A bust on a window ledge in the Chapter House in Christ Church Cathedral, Dublin. This is not George Edmund Street ... so who is he?

Later in the week, on Wednesday evening, I was in Old Ross to preach at the special service in Saint Mary’s Church to mark the 300th anniversary of the arrival of the first Palatine refugees in Co Wexford.

A number of old friends and colleagues were there in strength, including local historians Bernard Browne, Nicky Furlong and Helen Skrine of Butlerstown Castle, King Milne’s widow Sheila, and the daughters of Sean and Sheila Cloney.

Clerical cousins ... Canon Patrick Comerford and Father Bernard Cushen in Old Ross, Co Wexford, on Wednesday evening

It was also good to meet at least three distant cousins from the Comerford side of the family – Father Bernard Cushen, Parish Priest of Ramsgrange, Eileen Doyle of New Ross, and her son Kevin Deegan. They are all descendants of Martin Comerford, a younger brother of my great-great-grandfather, James Comerford (1775-1825) of Bunclody, Wexford (see 8: Comerford of Bunclody and Dublin). Bernard’s brother, Father Paddy Cushen, is Parish Priest of Ferns – they were both students in Saint Peter’s College, Wexford, while I was living in Wexford and working as a journalist with the Wexford People.

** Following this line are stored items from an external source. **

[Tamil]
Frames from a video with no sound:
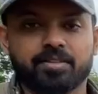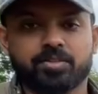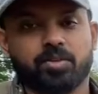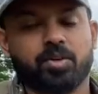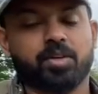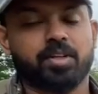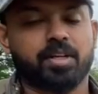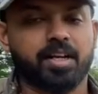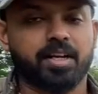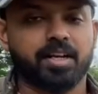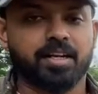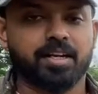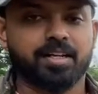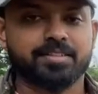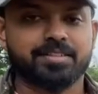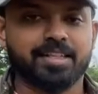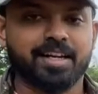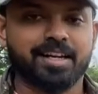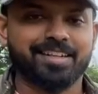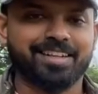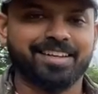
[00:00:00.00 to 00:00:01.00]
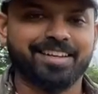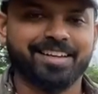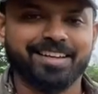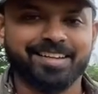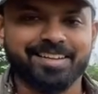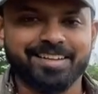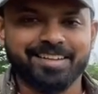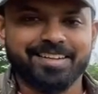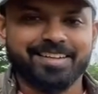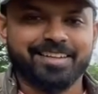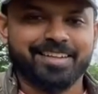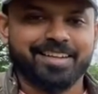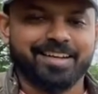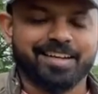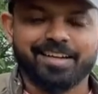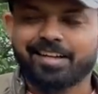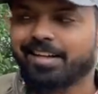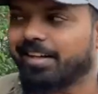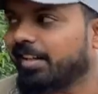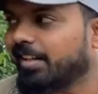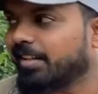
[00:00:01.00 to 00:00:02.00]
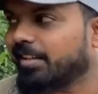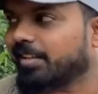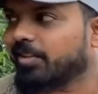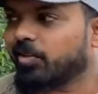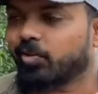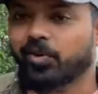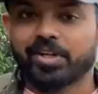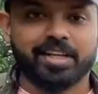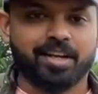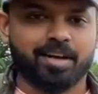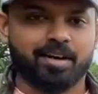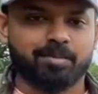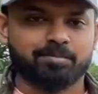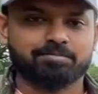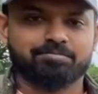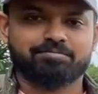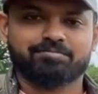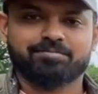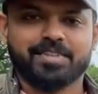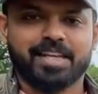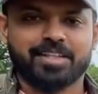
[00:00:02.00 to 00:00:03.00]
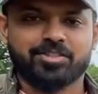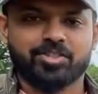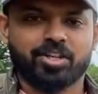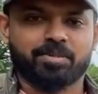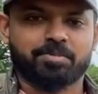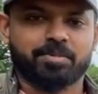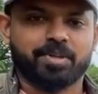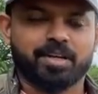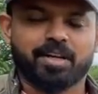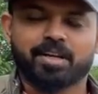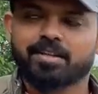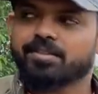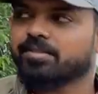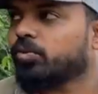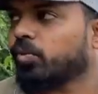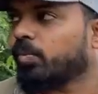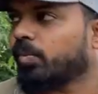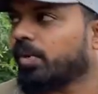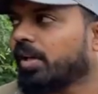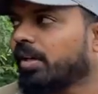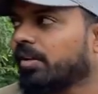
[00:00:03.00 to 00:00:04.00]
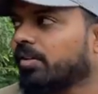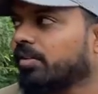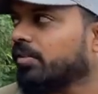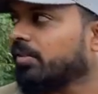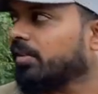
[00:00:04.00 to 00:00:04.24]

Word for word: ஸோ அதனால் ஜாலியாக குளிக்கலாம் என்ஜாய் பண்ணலாம் சூப்பராக இருக்கும்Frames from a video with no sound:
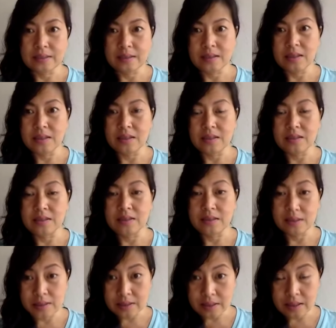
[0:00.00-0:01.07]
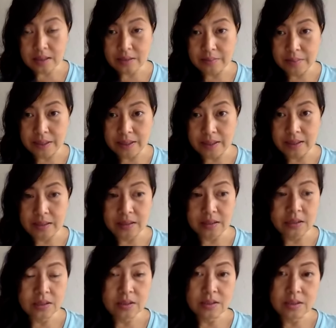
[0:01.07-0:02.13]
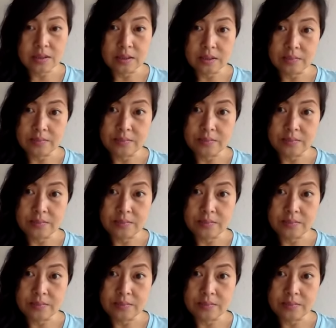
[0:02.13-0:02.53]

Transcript: rất là những cái nơi mà à,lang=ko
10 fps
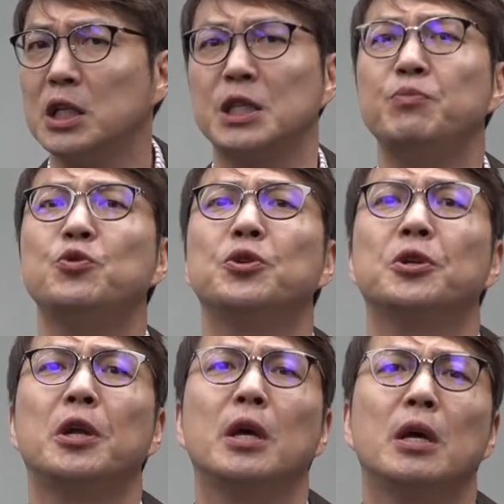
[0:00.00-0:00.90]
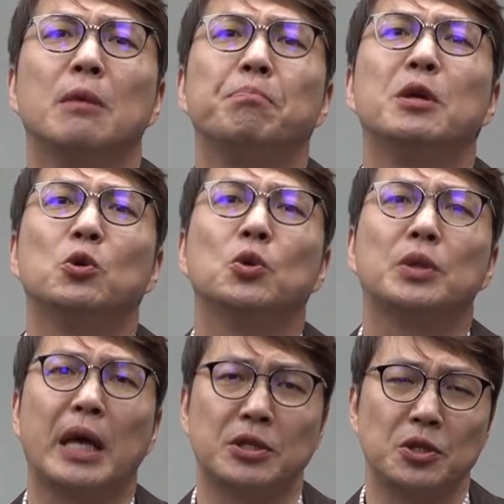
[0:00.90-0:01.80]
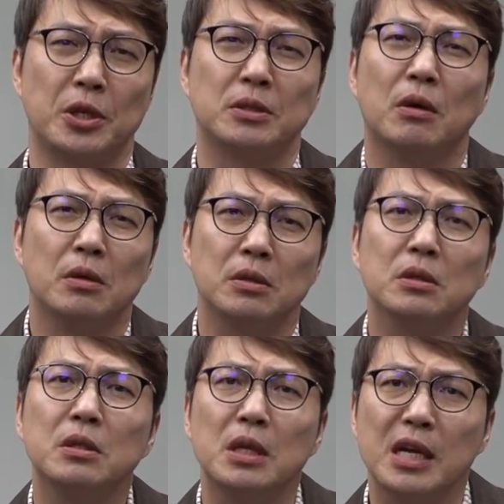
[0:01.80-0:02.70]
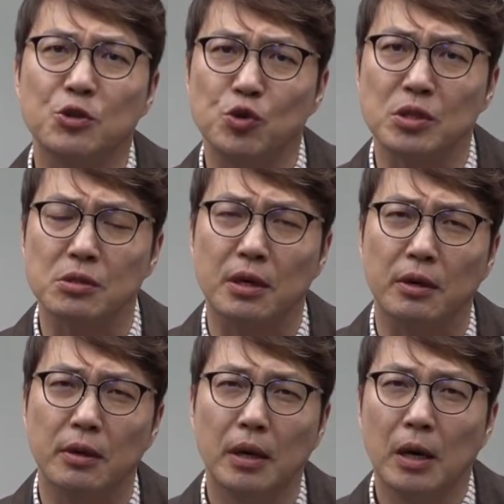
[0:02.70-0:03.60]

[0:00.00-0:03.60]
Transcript: 16년에 미국 대선전에서 승리할 수 있을까요?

After the service, we went back to the Horse and Hound Inn in Ballinaboola, near Foulksmills, where Bernard and I pored over and shared details about ancestors and cousins. There’s a lot more to find out, but it was getting late, and I needed to be back in Dublin for the next day’s work.

But it was a good week for making and renewing connections with Comerford cousins, no matter how distant. And all in the same week that Martin Comerford scored the decisive goal that led to Kilkenny securing a four-in-a-row record in All-Ireland Hurling Finals.